**Directions for this task:** What lines in the records below include the word "frames"? Return each one.

**Data provided:**
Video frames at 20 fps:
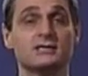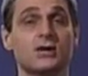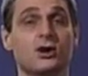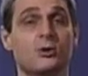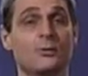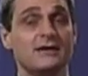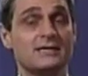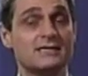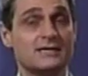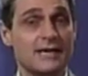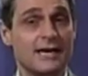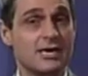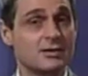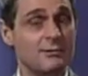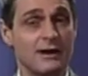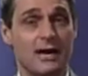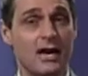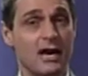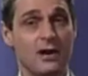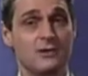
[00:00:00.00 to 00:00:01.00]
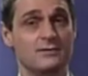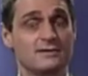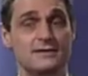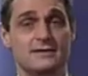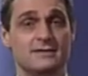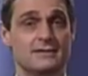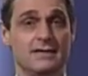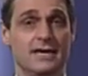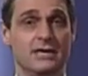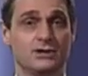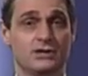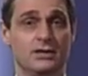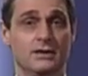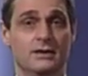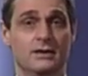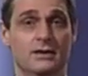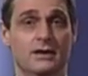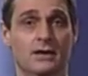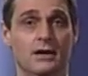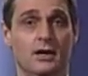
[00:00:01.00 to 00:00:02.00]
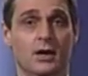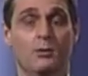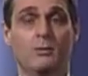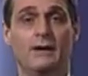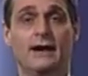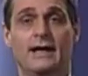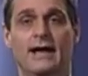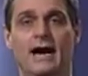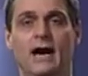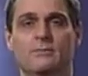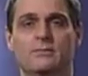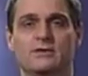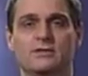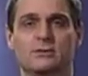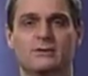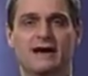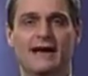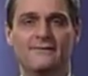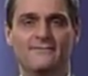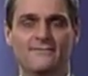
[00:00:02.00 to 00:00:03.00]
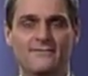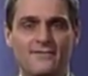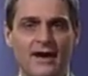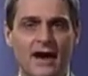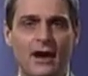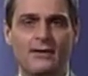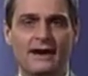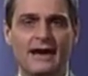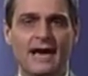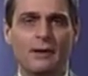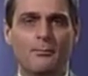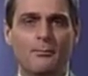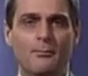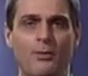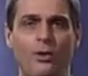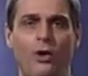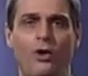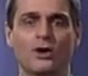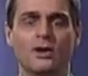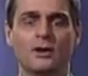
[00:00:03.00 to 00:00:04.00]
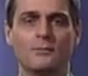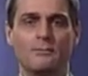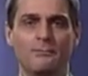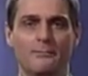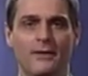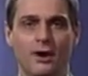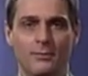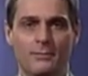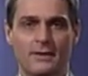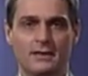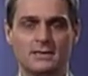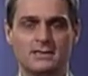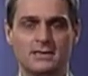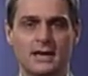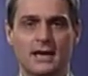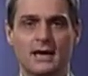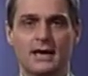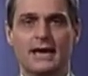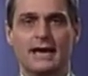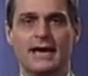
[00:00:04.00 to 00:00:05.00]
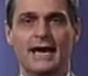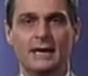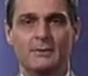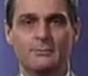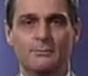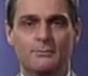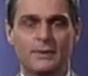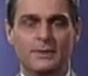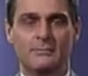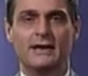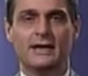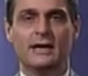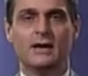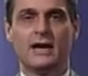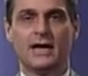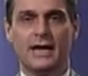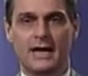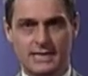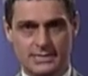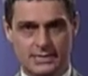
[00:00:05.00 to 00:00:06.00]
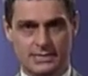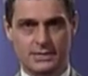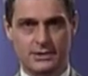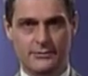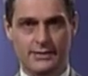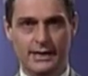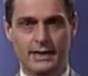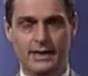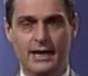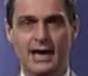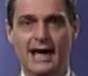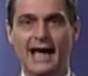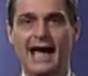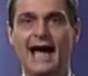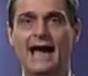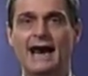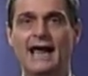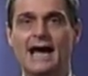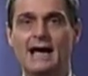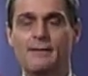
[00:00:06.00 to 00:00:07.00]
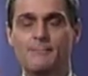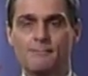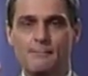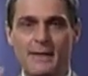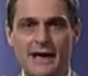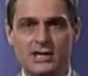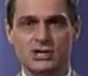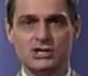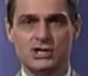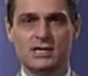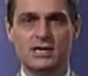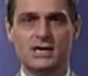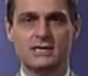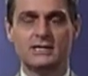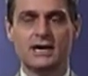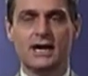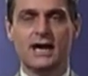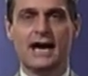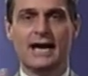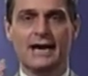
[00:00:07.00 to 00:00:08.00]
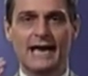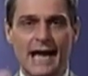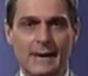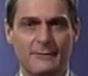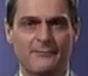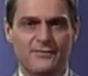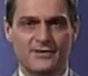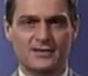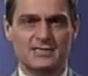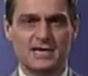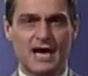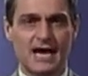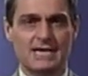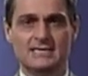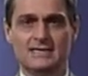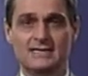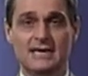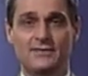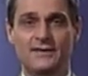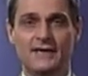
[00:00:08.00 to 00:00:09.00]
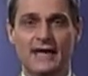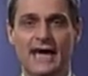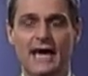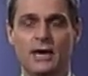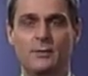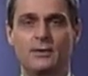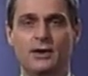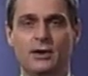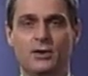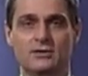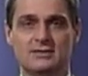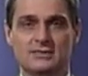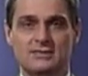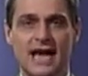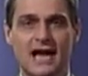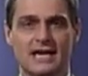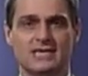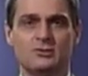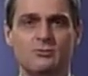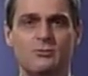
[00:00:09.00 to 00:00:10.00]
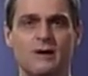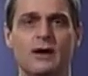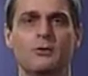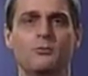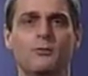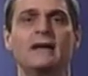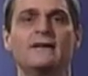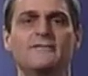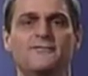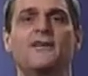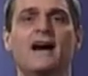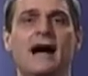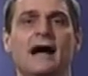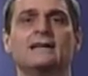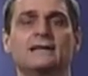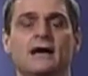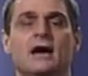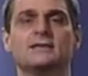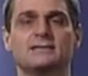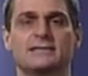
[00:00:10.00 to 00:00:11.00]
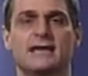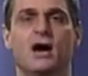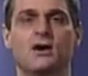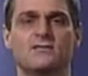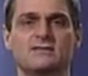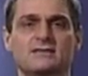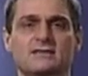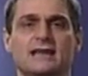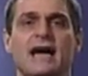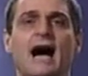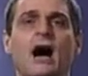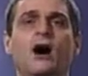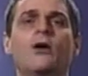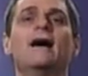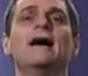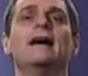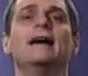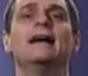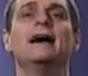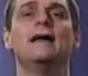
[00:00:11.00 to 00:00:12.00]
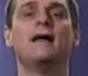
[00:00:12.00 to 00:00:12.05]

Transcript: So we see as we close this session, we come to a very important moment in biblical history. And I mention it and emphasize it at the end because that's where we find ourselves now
---
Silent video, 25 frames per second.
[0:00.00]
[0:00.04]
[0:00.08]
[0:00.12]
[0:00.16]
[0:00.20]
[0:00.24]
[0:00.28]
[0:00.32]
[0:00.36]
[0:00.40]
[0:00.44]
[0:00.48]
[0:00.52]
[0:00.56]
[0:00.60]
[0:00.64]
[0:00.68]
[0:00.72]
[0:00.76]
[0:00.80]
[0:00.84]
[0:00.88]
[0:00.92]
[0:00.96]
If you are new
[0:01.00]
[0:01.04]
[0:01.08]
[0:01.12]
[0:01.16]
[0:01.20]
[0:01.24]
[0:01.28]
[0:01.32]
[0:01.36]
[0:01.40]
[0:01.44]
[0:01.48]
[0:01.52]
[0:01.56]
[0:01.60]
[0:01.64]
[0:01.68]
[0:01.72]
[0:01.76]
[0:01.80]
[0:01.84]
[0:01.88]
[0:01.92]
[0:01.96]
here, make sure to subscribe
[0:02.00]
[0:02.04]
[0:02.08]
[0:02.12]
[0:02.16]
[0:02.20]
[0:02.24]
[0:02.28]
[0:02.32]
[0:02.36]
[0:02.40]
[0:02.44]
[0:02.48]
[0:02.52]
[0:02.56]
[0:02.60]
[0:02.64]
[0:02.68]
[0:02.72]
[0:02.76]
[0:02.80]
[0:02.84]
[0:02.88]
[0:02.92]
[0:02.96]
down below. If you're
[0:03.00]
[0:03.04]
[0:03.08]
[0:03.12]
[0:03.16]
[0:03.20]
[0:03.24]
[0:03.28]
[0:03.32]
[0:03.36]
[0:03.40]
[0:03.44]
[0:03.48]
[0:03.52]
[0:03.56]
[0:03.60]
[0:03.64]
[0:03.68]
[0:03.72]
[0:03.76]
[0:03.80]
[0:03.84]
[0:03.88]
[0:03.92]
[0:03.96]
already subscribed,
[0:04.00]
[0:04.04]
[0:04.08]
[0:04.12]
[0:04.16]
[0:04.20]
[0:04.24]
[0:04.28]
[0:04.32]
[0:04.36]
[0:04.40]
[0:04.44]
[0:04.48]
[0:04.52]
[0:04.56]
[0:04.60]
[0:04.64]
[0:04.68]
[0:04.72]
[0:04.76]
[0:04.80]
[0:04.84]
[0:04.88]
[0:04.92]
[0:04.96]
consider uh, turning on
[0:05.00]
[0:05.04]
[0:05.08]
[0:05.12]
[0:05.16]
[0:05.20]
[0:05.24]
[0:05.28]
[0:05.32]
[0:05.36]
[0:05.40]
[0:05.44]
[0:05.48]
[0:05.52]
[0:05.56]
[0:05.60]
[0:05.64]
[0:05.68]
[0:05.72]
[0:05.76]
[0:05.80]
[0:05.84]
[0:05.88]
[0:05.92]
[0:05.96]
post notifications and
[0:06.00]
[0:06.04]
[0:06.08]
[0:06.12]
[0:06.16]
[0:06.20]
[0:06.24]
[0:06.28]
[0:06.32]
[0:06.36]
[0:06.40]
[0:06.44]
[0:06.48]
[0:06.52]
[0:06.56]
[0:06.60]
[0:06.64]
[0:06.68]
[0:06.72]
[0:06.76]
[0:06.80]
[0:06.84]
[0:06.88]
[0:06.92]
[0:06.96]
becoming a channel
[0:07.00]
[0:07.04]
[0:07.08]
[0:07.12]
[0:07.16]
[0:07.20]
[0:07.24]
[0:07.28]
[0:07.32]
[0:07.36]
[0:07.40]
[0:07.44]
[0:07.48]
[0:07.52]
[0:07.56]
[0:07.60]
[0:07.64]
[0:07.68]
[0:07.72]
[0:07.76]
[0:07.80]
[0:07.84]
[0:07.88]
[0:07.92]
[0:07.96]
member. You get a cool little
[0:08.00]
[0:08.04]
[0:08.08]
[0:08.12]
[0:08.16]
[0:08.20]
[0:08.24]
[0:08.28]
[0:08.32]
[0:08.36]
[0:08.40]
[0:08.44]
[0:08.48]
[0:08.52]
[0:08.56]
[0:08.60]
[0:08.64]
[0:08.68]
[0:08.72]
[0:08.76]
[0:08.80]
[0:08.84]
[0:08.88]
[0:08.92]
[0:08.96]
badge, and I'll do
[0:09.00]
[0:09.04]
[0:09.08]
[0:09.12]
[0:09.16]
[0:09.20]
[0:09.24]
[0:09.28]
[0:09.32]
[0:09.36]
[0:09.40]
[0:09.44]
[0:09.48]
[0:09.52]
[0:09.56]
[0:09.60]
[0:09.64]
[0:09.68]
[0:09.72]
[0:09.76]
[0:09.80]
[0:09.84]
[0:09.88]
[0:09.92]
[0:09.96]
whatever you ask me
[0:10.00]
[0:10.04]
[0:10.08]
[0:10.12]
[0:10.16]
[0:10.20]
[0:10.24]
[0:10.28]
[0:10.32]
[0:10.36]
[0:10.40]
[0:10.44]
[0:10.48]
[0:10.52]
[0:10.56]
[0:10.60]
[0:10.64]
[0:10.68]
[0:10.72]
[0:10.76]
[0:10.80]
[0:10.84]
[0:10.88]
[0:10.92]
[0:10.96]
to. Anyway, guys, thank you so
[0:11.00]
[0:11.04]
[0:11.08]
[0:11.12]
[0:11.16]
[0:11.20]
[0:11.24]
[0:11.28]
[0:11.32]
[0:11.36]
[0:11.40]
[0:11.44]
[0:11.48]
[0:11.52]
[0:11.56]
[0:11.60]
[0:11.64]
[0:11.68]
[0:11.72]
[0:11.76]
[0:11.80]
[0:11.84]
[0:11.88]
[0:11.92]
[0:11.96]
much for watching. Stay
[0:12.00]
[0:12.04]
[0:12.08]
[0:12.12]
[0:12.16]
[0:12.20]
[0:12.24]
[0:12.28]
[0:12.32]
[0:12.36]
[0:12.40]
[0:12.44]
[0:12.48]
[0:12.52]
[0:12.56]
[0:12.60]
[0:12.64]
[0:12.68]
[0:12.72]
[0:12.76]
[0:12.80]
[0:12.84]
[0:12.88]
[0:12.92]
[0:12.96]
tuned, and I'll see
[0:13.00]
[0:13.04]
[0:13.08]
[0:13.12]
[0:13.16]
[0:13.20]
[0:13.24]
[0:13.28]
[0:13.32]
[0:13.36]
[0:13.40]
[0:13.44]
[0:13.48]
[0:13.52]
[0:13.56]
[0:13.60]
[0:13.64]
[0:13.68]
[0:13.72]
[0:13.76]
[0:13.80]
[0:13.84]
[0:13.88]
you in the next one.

**Output of the task:**
Video frames at 20 fps:
Silent video, 25 frames per second.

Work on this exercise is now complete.